What to do: If enterprise business leaders see this kind of activity, it should be a red flag to further investigate for vulnerabilities.
Trojans are prolific in the network
When hackers access a computer in a network, they often install a trojan which gives them total control over that machine, even after passwords have been updated for security.
What to do: If enterprise organizations have a network full of trojans, they should consider the possibility the network is under attack from an APT.
Unexpected data bundles
One way cyber attackers move data is by putting large amounts of data into bundles before shipping it out of the system.
What to do: Identifying unexpected bundles of gigabytes of data is a good indicator to check your enterprise infrastructure.
Unexpected data flows
One way to spot an APT is to look for unexpected flows of data. These could be computer to computer, server to server, in or out of network. In order to identify whether an information flow is unauthorized or unexpected, you have to know what’s reasonably expected within your current infrastructure.
What to do: Define reasonable expectations for data flows and monitor for discrepancies.

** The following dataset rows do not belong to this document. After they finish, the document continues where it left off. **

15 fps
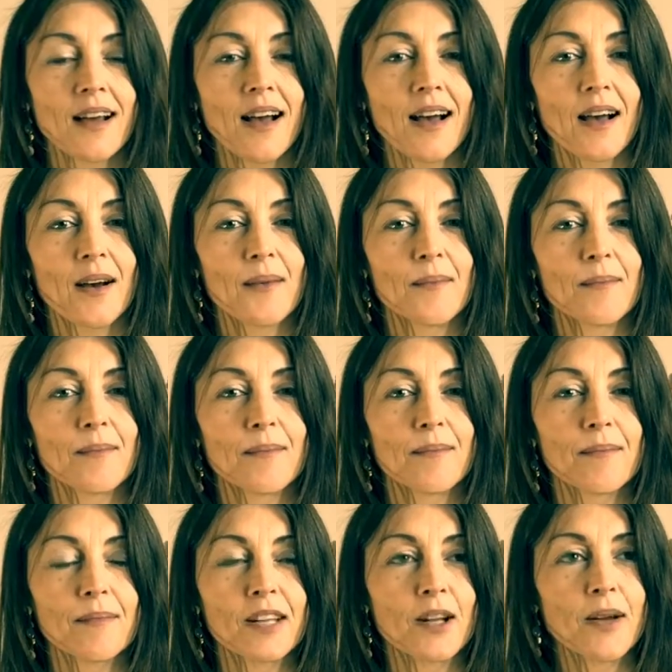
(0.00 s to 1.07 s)

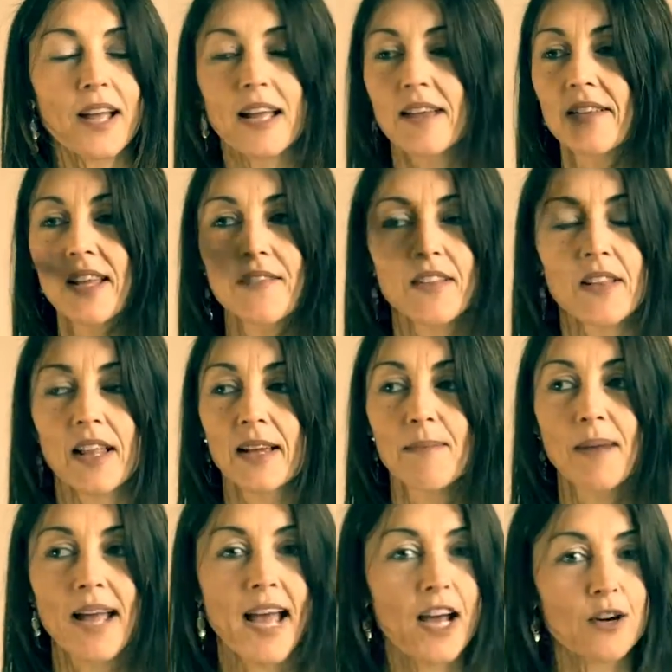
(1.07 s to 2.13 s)
Even like
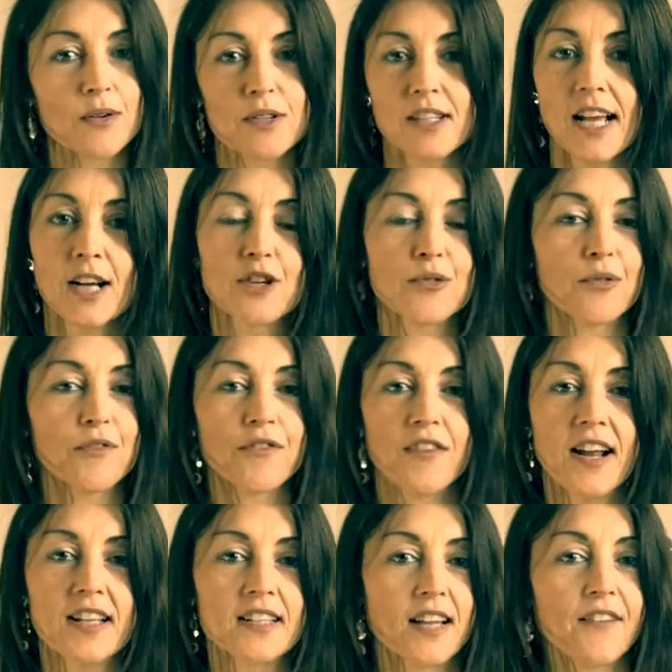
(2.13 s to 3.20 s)
my heterosexual
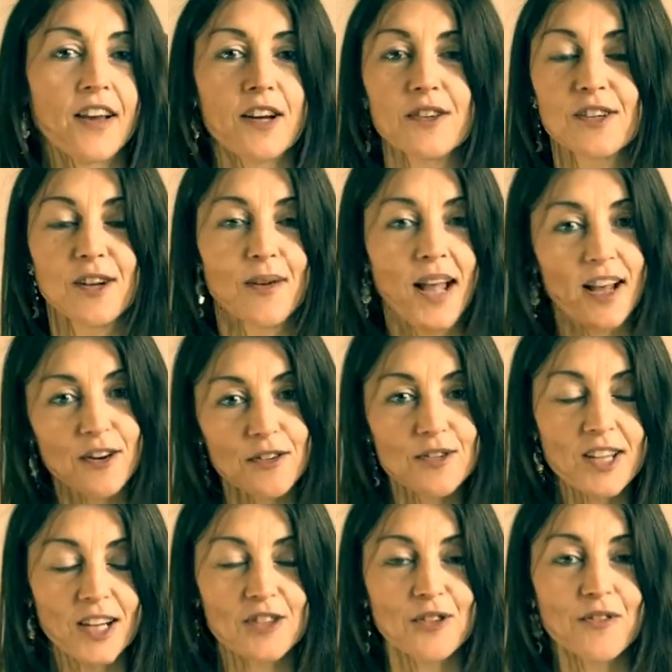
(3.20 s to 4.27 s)
friends, I've had,
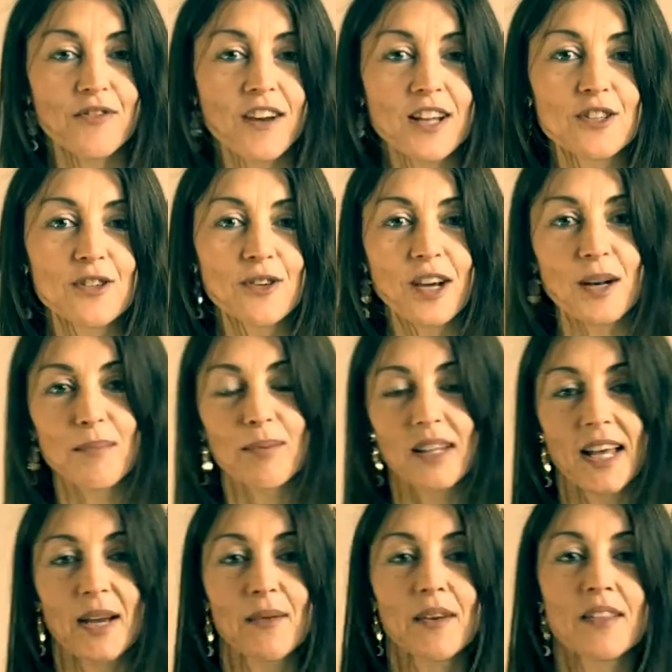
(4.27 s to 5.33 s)
heterosexual friends who kind of
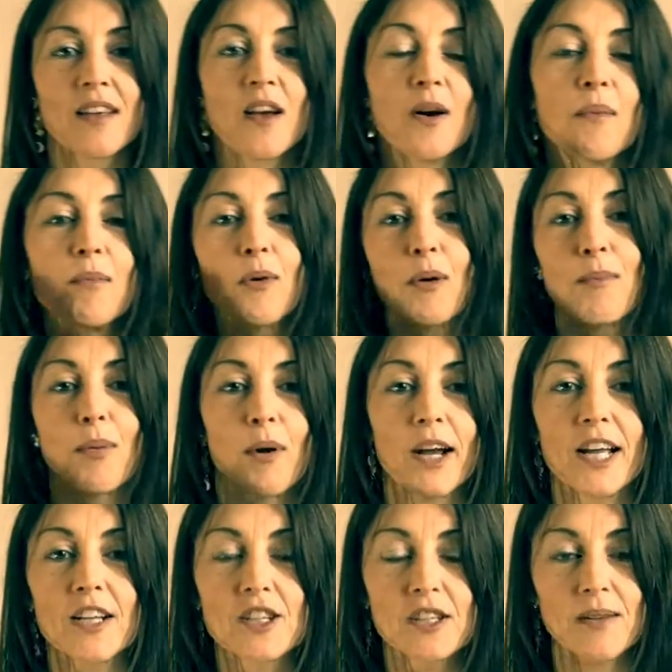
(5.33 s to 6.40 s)
play with more
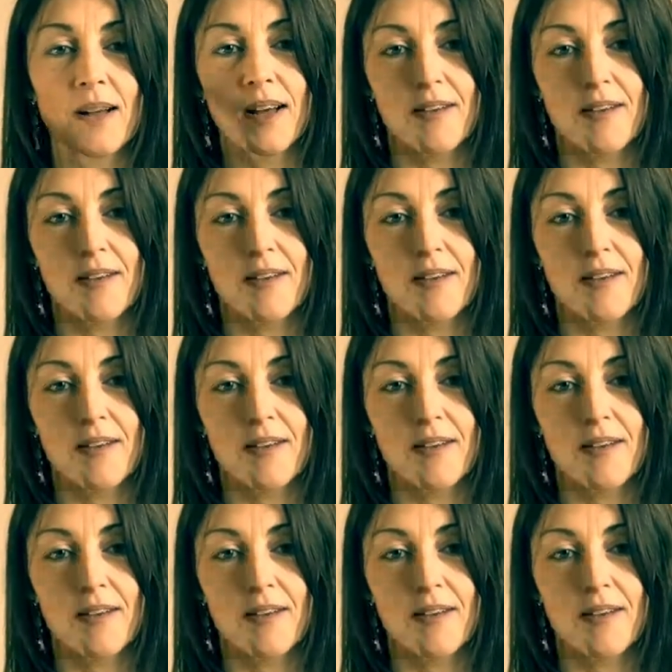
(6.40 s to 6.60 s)
boyish,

Advanced persistent threats are complicated, calculated, long-game attacks that can have devastating effects on an enterprise business and, unfortunately, cannot be easily predicted. However, enterprise organizations don’t have to be at the mercy of APTs. You can implement strategies that include:
- Continuous automated patching
- Advanced endpoint detection and response monitoring systems
- Multi-factor authentication and strong password protection mechanisms
- Response planning to create a big picture of what to do if a breach occurs
Deploying AI and ML based security solutions can be highly effective in detecting anomalous behavior, which is one of the hallmarks of an APT attack.